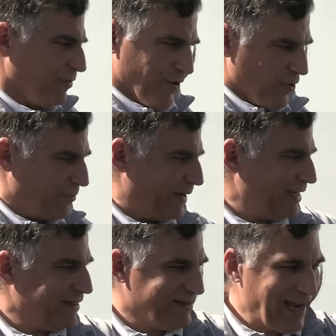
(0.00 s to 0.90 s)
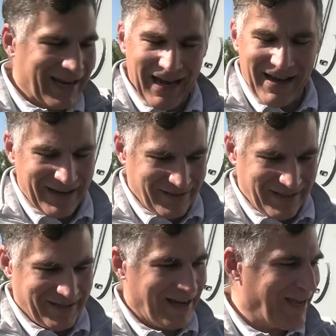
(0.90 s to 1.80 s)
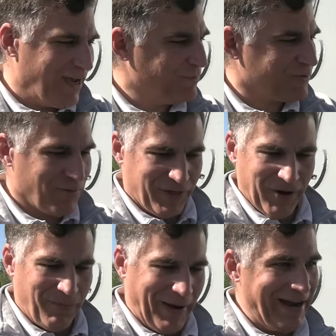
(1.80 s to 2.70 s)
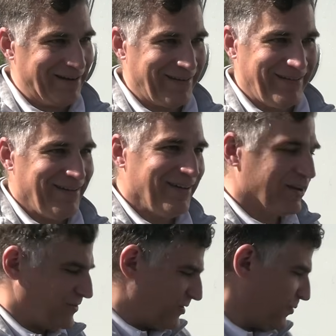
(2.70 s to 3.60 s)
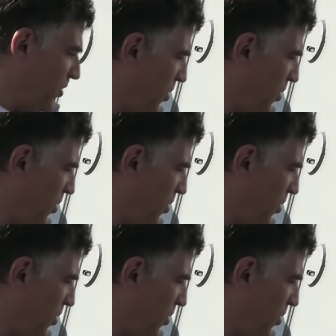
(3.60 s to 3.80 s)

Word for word: there would be the deck guys, the deck apes, with their paint, because this would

# # # # # # #

TASK DIRECTIONS: Copy the entries exactly. Leave out the images.

TASK RESULT:
(0.00 s to 0.90 s)
(0.90 s to 1.80 s)
(1.80 s to 2.70 s)
(2.70 s to 3.60 s)
(3.60 s to 3.80 s)

Word for word: there would be the deck guys, the deck apes, with their paint, because this would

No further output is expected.